Problem to solve: From the line that holds "[0:00.50-0:00.60]" to the last line below, retype everything exactly and nothing else; omit pictures.

== == ==

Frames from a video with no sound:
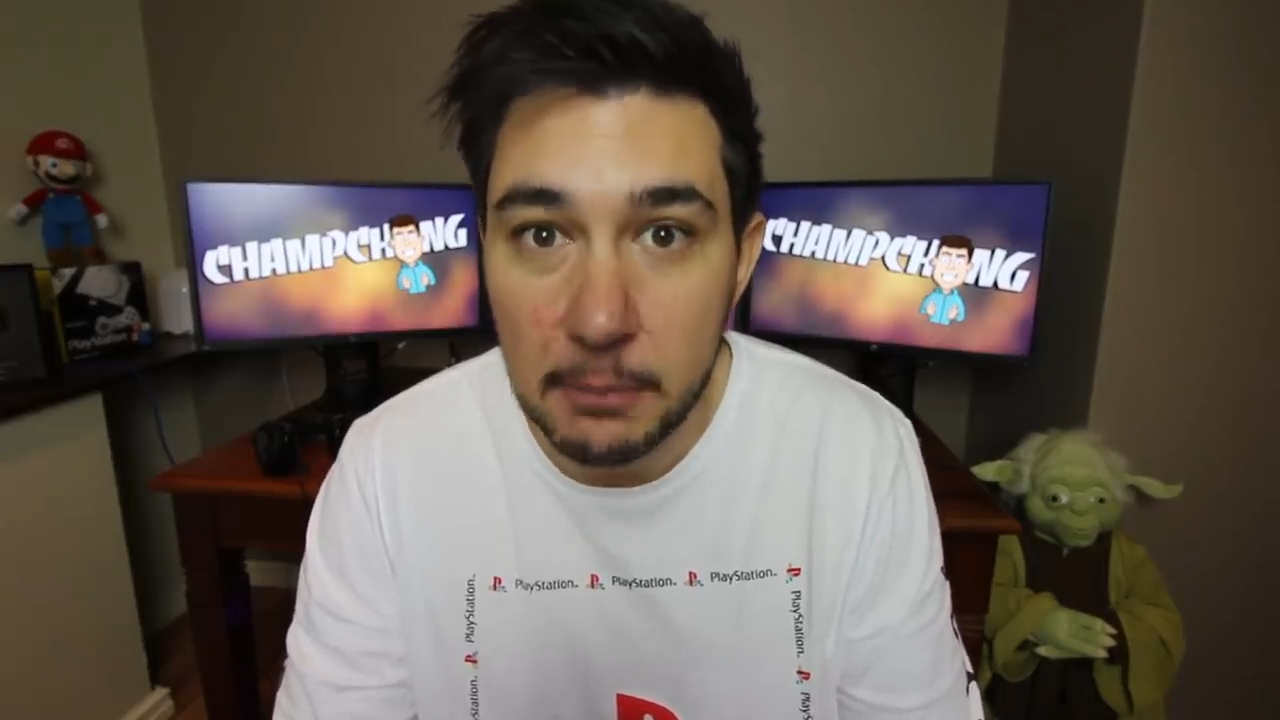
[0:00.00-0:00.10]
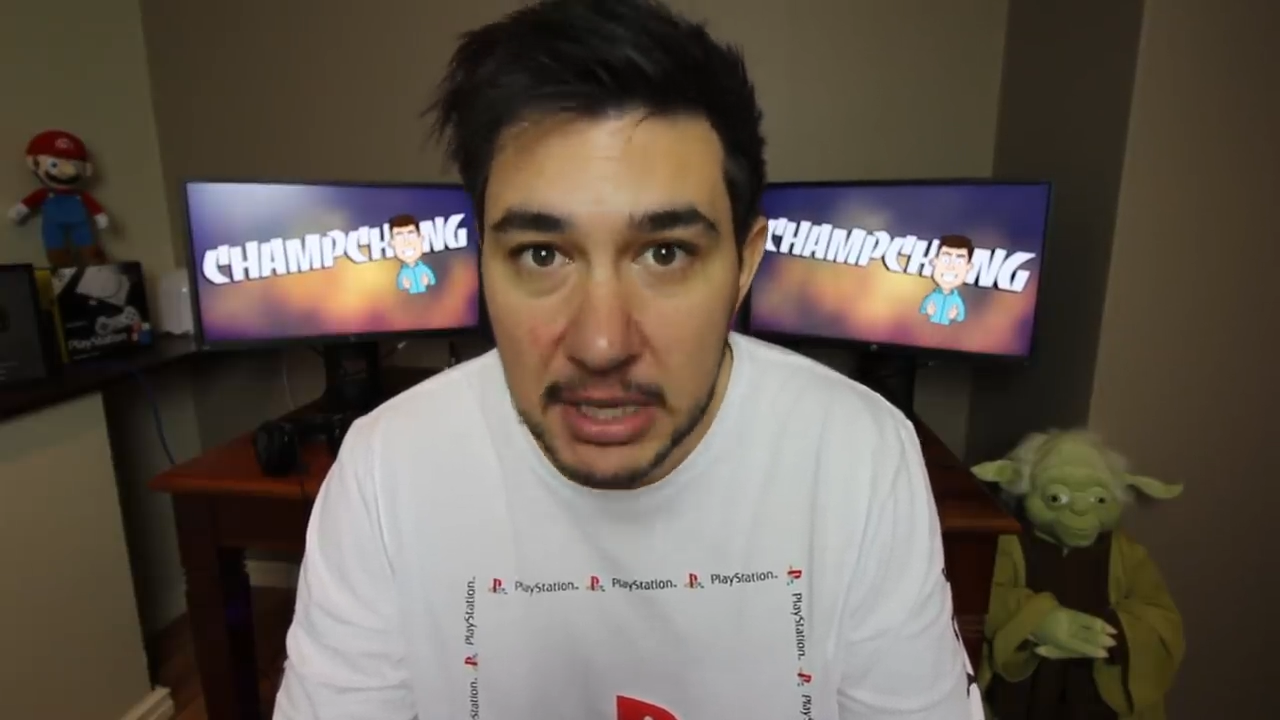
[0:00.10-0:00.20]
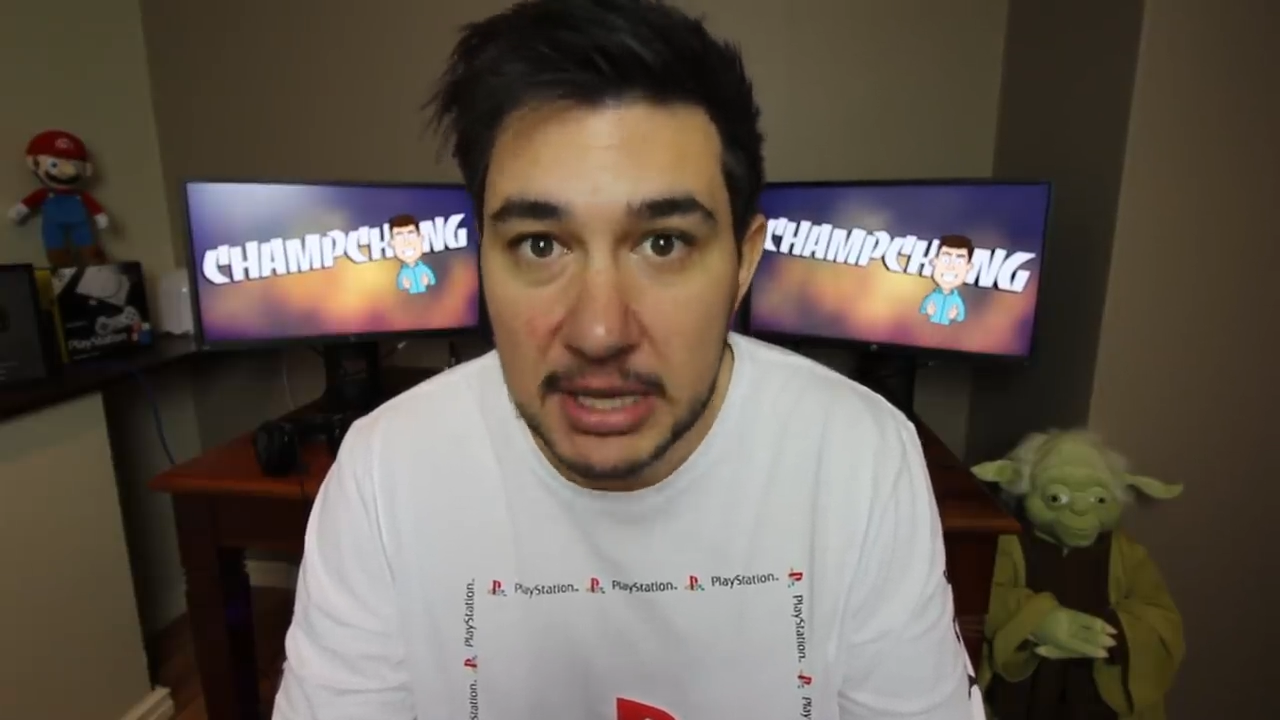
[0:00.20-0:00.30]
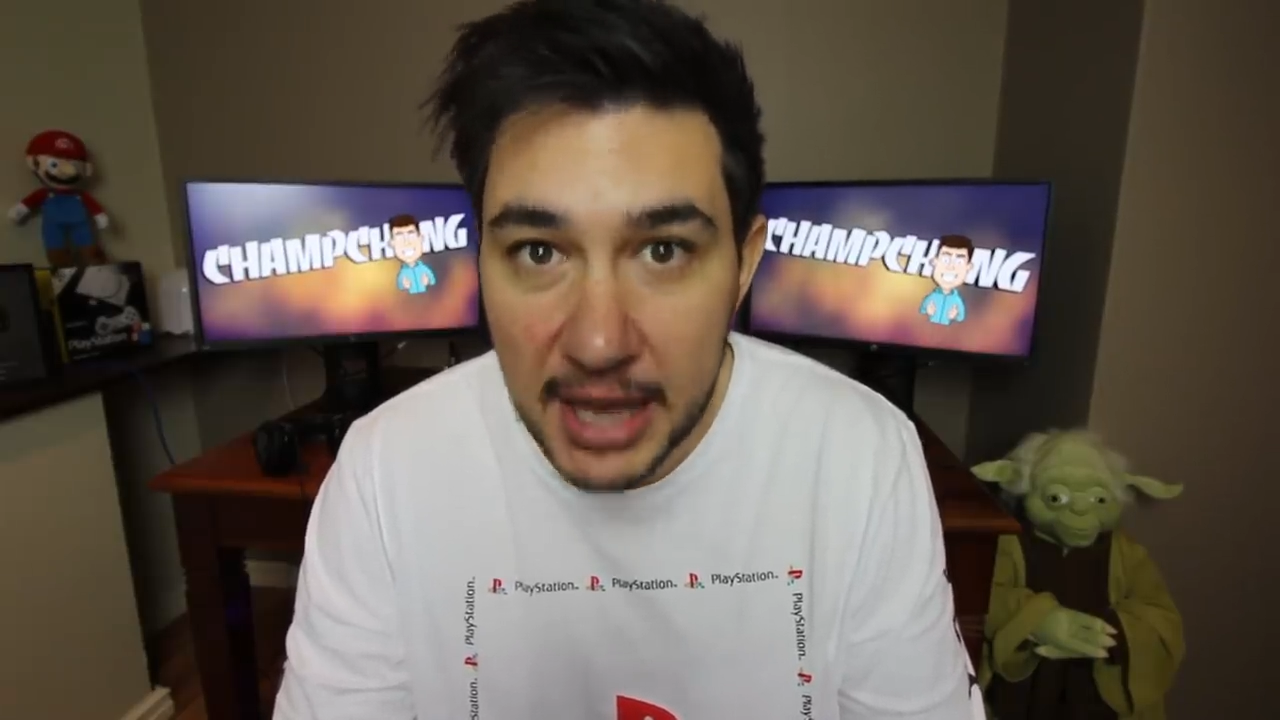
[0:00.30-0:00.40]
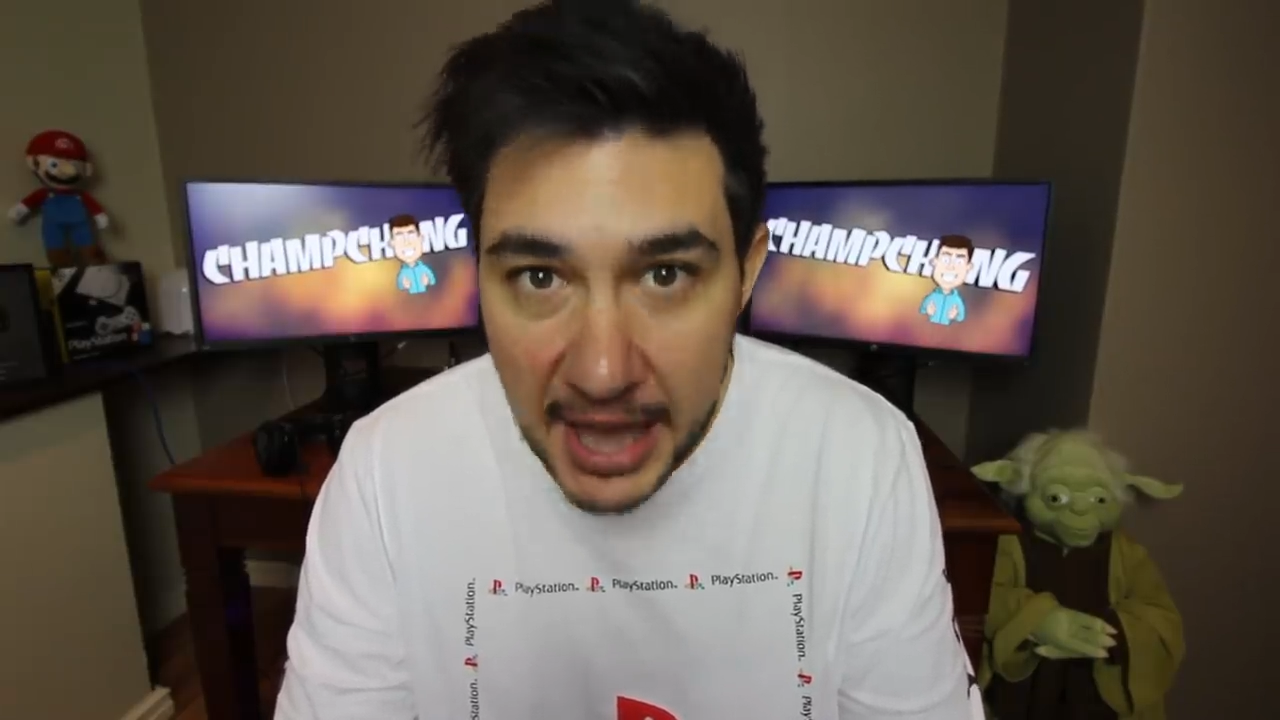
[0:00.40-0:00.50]

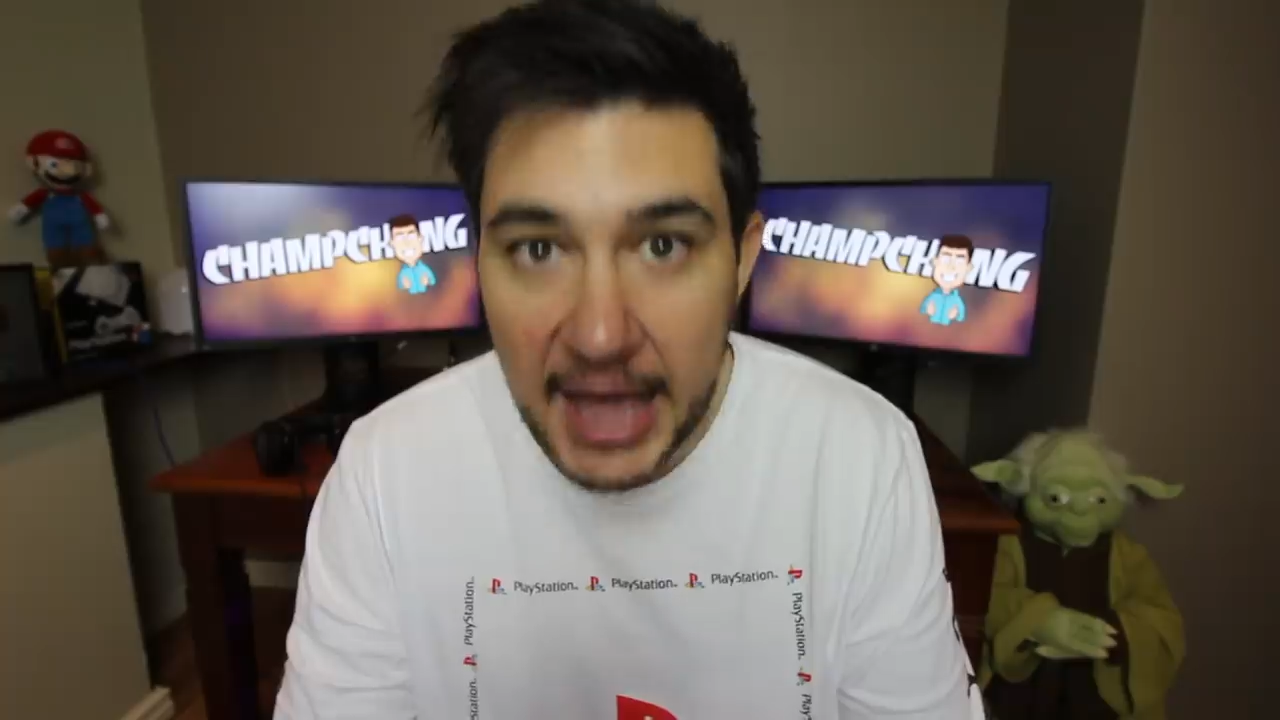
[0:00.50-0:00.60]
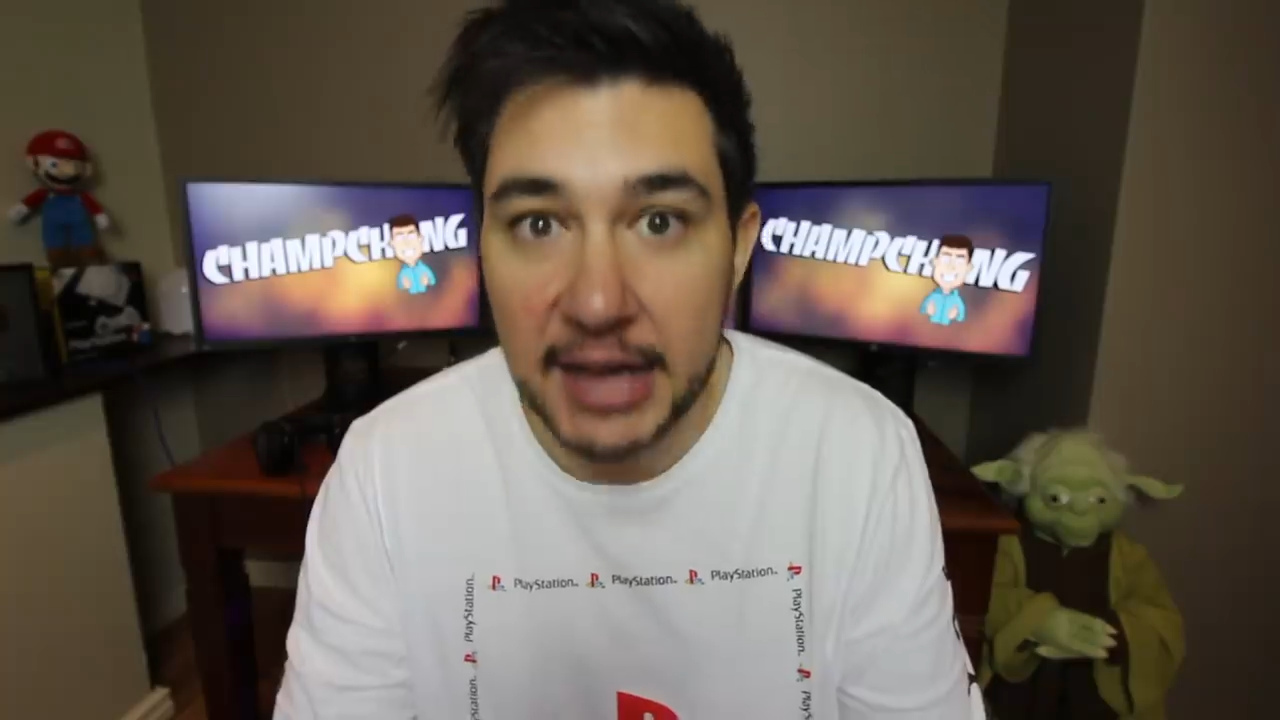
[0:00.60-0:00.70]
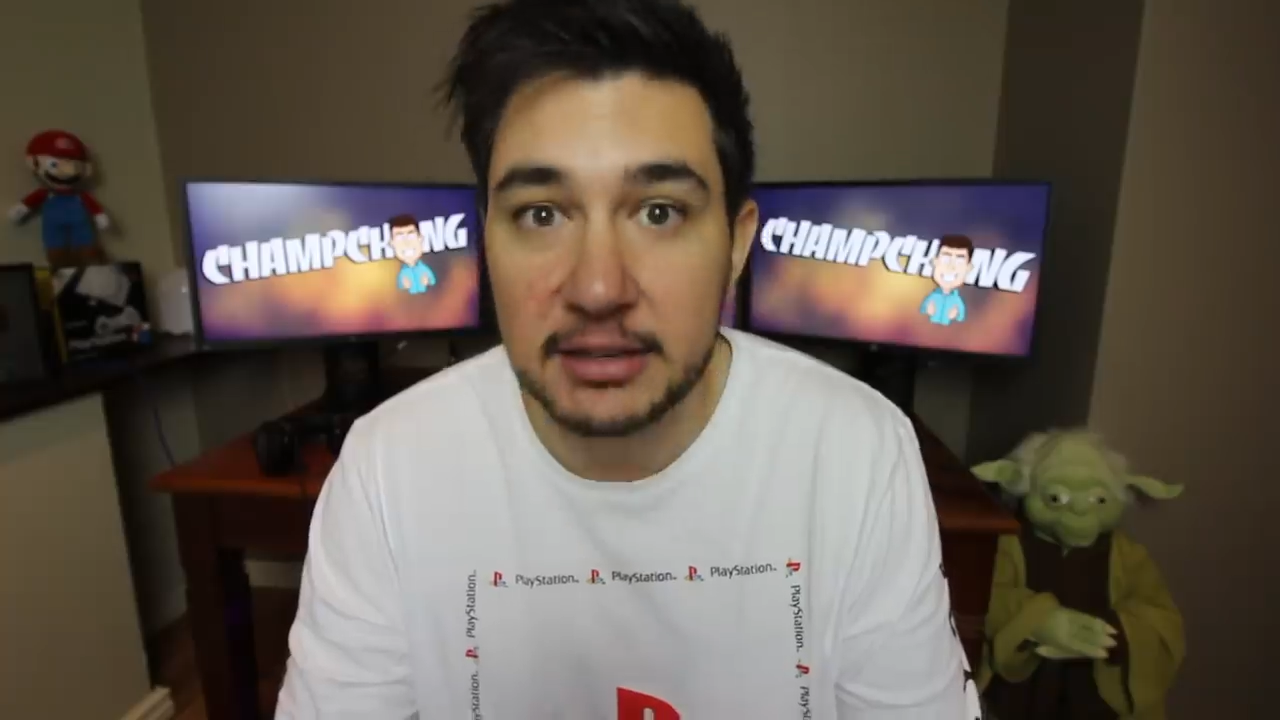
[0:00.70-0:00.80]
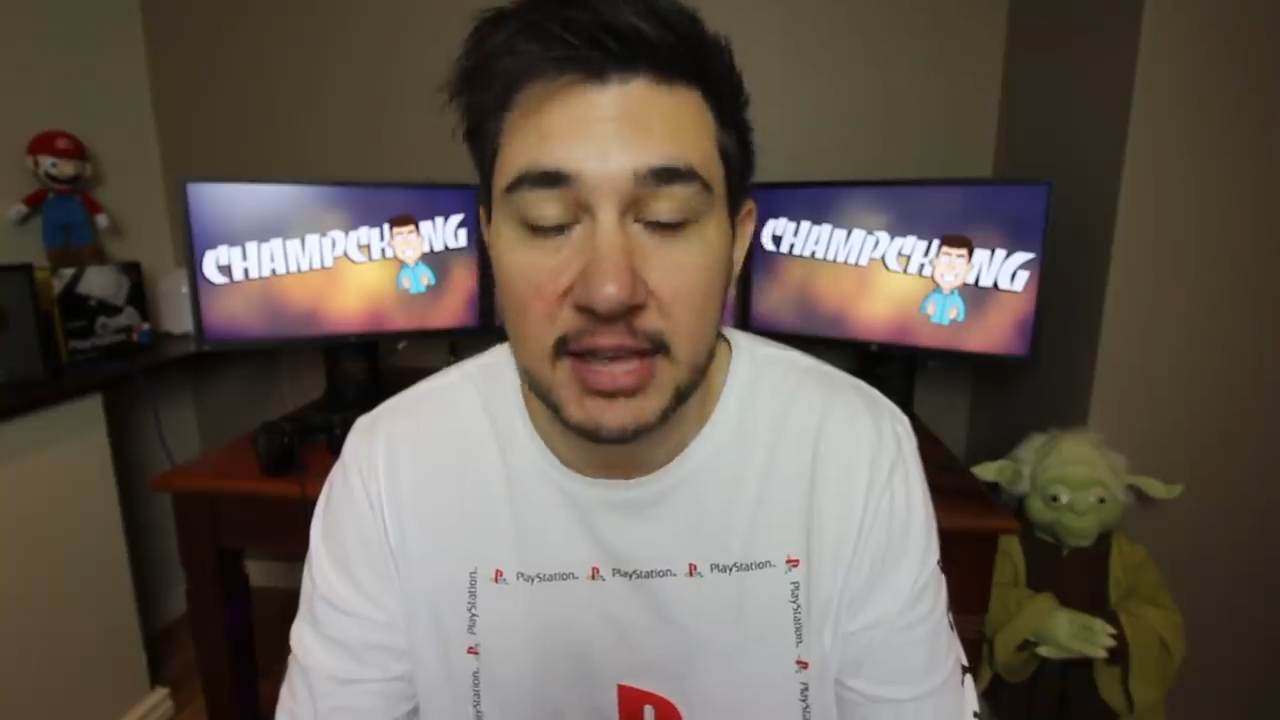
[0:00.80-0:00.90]
be at.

== == ==

Response to the exercise:
[0:00.50-0:00.60]
[0:00.60-0:00.70]
[0:00.70-0:00.80]
[0:00.80-0:00.90]
be at.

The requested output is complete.